▶ _Goal of the exercise_
Transcribe each record exactly; skip any picture.

*** Dataset extract Section Begins ***

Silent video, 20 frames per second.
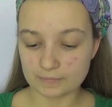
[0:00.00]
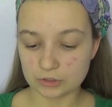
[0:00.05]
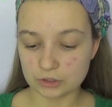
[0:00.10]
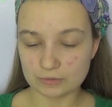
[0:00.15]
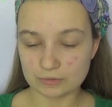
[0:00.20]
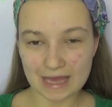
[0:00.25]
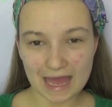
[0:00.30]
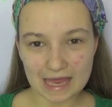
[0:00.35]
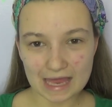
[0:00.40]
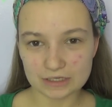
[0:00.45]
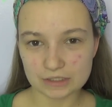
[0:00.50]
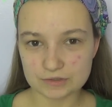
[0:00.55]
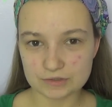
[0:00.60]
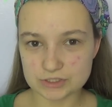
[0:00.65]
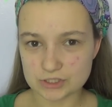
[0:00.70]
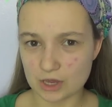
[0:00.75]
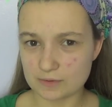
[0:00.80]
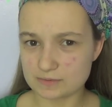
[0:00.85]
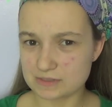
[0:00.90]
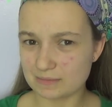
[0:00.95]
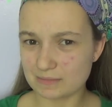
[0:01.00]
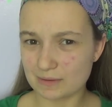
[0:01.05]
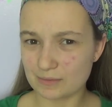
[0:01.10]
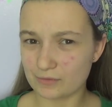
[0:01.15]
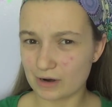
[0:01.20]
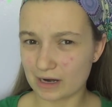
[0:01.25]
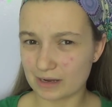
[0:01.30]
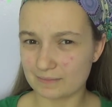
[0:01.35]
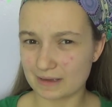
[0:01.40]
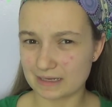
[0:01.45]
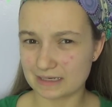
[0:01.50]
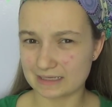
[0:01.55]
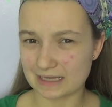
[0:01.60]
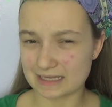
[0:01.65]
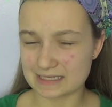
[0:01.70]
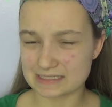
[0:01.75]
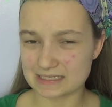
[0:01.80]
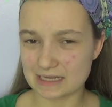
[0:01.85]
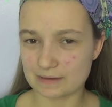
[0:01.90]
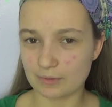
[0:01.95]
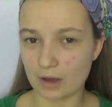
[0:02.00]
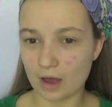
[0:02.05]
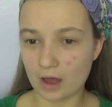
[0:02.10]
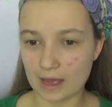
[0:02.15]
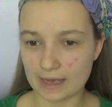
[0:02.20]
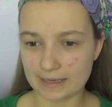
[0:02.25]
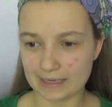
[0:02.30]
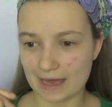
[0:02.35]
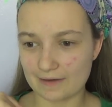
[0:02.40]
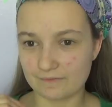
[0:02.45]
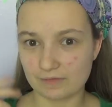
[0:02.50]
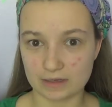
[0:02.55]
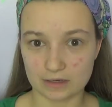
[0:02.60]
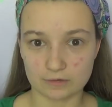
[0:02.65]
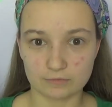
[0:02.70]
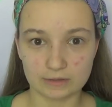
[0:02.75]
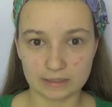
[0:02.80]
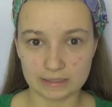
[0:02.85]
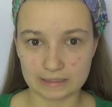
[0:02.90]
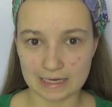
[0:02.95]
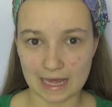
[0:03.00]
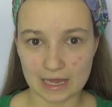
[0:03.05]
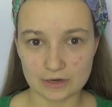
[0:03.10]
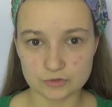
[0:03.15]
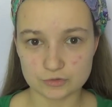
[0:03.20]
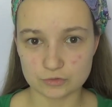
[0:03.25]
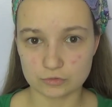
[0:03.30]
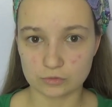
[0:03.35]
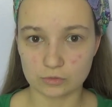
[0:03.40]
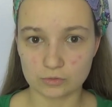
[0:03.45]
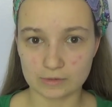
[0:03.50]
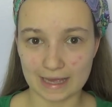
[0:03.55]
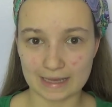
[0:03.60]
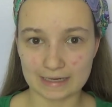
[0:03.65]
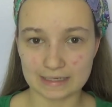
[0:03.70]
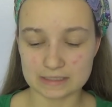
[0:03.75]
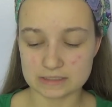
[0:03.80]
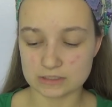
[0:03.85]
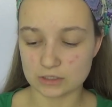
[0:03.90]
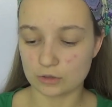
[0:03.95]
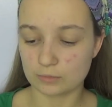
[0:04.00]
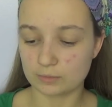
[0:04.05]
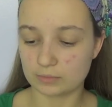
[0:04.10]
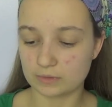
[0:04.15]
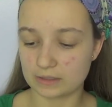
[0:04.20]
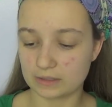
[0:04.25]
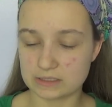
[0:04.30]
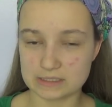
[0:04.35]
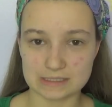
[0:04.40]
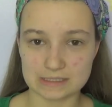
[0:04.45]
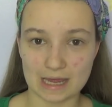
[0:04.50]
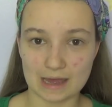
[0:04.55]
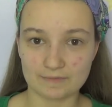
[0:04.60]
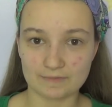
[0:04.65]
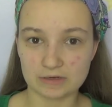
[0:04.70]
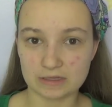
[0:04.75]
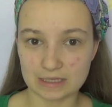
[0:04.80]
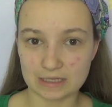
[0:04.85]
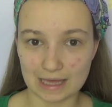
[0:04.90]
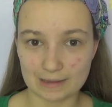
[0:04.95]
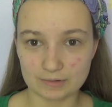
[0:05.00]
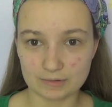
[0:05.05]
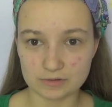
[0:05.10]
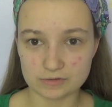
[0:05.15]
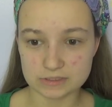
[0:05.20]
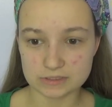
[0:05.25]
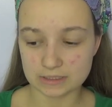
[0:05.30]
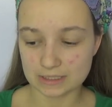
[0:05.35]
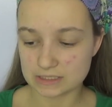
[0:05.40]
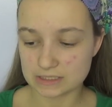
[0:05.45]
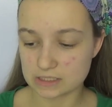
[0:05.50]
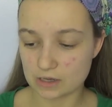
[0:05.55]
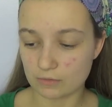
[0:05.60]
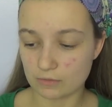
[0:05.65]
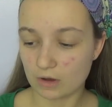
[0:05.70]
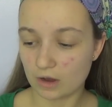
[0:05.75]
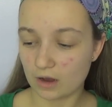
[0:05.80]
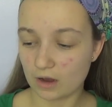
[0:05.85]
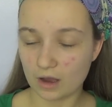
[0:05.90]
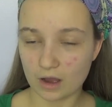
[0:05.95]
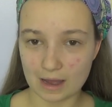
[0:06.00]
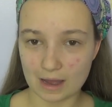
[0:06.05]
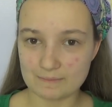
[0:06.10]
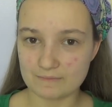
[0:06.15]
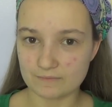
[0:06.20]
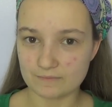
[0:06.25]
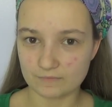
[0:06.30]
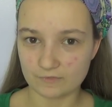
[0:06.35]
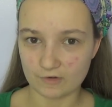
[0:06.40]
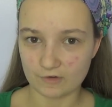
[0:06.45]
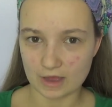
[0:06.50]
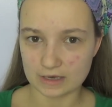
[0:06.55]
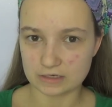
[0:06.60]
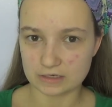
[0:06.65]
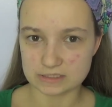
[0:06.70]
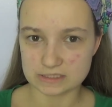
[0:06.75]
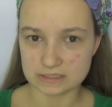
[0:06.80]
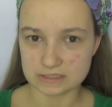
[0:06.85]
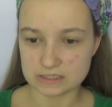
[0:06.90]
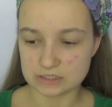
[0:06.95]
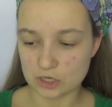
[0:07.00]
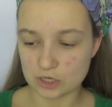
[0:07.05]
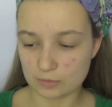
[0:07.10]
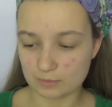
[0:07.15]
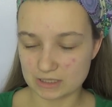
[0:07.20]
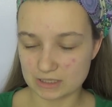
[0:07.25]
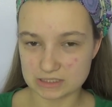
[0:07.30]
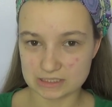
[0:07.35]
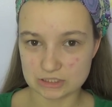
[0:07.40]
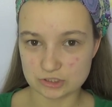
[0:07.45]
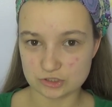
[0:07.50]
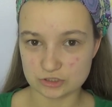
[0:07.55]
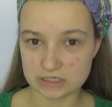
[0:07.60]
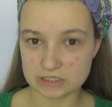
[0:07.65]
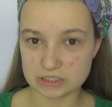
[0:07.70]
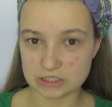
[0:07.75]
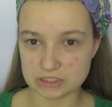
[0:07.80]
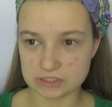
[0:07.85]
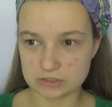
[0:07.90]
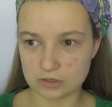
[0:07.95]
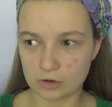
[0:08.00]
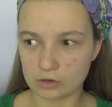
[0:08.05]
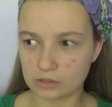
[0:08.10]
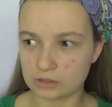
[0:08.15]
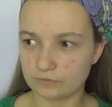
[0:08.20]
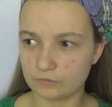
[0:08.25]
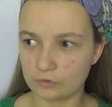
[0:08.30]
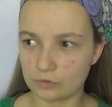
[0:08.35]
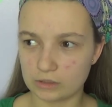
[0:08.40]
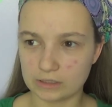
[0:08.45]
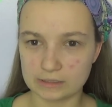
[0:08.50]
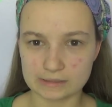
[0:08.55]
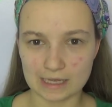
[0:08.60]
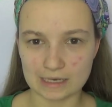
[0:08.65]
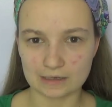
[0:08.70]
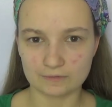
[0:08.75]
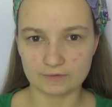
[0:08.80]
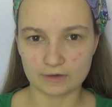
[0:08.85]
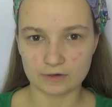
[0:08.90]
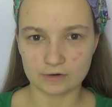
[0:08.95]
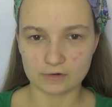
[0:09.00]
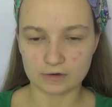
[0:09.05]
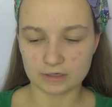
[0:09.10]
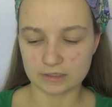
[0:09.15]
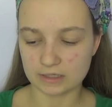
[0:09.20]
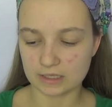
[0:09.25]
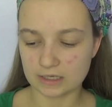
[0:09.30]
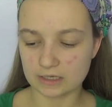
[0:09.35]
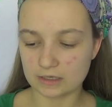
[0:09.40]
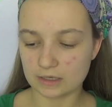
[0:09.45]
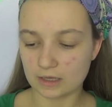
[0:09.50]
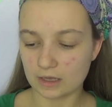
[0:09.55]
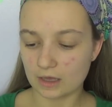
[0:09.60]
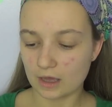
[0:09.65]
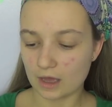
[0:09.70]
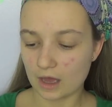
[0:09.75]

You can use soap. Some people recommend against it, but I have like a really natural organic soap that doesn't have any of the chemicals in it, so I'm fine using the soap. It's literally just olive oil and aloe vera, I think.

*** Dataset extract Section Ends ***

▶ _Exercise solution_
Silent video, 20 frames per second.
[0:00.00]
[0:00.05]
[0:00.10]
[0:00.15]
[0:00.20]
[0:00.25]
[0:00.30]
[0:00.35]
[0:00.40]
[0:00.45]
[0:00.50]
[0:00.55]
[0:00.60]
[0:00.65]
[0:00.70]
[0:00.75]
[0:00.80]
[0:00.85]
[0:00.90]
[0:00.95]
[0:01.00]
[0:01.05]
[0:01.10]
[0:01.15]
[0:01.20]
[0:01.25]
[0:01.30]
[0:01.35]
[0:01.40]
[0:01.45]
[0:01.50]
[0:01.55]
[0:01.60]
[0:01.65]
[0:01.70]
[0:01.75]
[0:01.80]
[0:01.85]
[0:01.90]
[0:01.95]
[0:02.00]
[0:02.05]
[0:02.10]
[0:02.15]
[0:02.20]
[0:02.25]
[0:02.30]
[0:02.35]
[0:02.40]
[0:02.45]
[0:02.50]
[0:02.55]
[0:02.60]
[0:02.65]
[0:02.70]
[0:02.75]
[0:02.80]
[0:02.85]
[0:02.90]
[0:02.95]
[0:03.00]
[0:03.05]
[0:03.10]
[0:03.15]
[0:03.20]
[0:03.25]
[0:03.30]
[0:03.35]
[0:03.40]
[0:03.45]
[0:03.50]
[0:03.55]
[0:03.60]
[0:03.65]
[0:03.70]
[0:03.75]
[0:03.80]
[0:03.85]
[0:03.90]
[0:03.95]
[0:04.00]
[0:04.05]
[0:04.10]
[0:04.15]
[0:04.20]
[0:04.25]
[0:04.30]
[0:04.35]
[0:04.40]
[0:04.45]
[0:04.50]
[0:04.55]
[0:04.60]
[0:04.65]
[0:04.70]
[0:04.75]
[0:04.80]
[0:04.85]
[0:04.90]
[0:04.95]
[0:05.00]
[0:05.05]
[0:05.10]
[0:05.15]
[0:05.20]
[0:05.25]
[0:05.30]
[0:05.35]
[0:05.40]
[0:05.45]
[0:05.50]
[0:05.55]
[0:05.60]
[0:05.65]
[0:05.70]
[0:05.75]
[0:05.80]
[0:05.85]
[0:05.90]
[0:05.95]
[0:06.00]
[0:06.05]
[0:06.10]
[0:06.15]
[0:06.20]
[0:06.25]
[0:06.30]
[0:06.35]
[0:06.40]
[0:06.45]
[0:06.50]
[0:06.55]
[0:06.60]
[0:06.65]
[0:06.70]
[0:06.75]
[0:06.80]
[0:06.85]
[0:06.90]
[0:06.95]
[0:07.00]
[0:07.05]
[0:07.10]
[0:07.15]
[0:07.20]
[0:07.25]
[0:07.30]
[0:07.35]
[0:07.40]
[0:07.45]
[0:07.50]
[0:07.55]
[0:07.60]
[0:07.65]
[0:07.70]
[0:07.75]
[0:07.80]
[0:07.85]
[0:07.90]
[0:07.95]
[0:08.00]
[0:08.05]
[0:08.10]
[0:08.15]
[0:08.20]
[0:08.25]
[0:08.30]
[0:08.35]
[0:08.40]
[0:08.45]
[0:08.50]
[0:08.55]
[0:08.60]
[0:08.65]
[0:08.70]
[0:08.75]
[0:08.80]
[0:08.85]
[0:08.90]
[0:08.95]
[0:09.00]
[0:09.05]
[0:09.10]
[0:09.15]
[0:09.20]
[0:09.25]
[0:09.30]
[0:09.35]
[0:09.40]
[0:09.45]
[0:09.50]
[0:09.55]
[0:09.60]
[0:09.65]
[0:09.70]
[0:09.75]

You can use soap. Some people recommend against it, but I have like a really natural organic soap that doesn't have any of the chemicals in it, so I'm fine using the soap. It's literally just olive oil and aloe vera, I think.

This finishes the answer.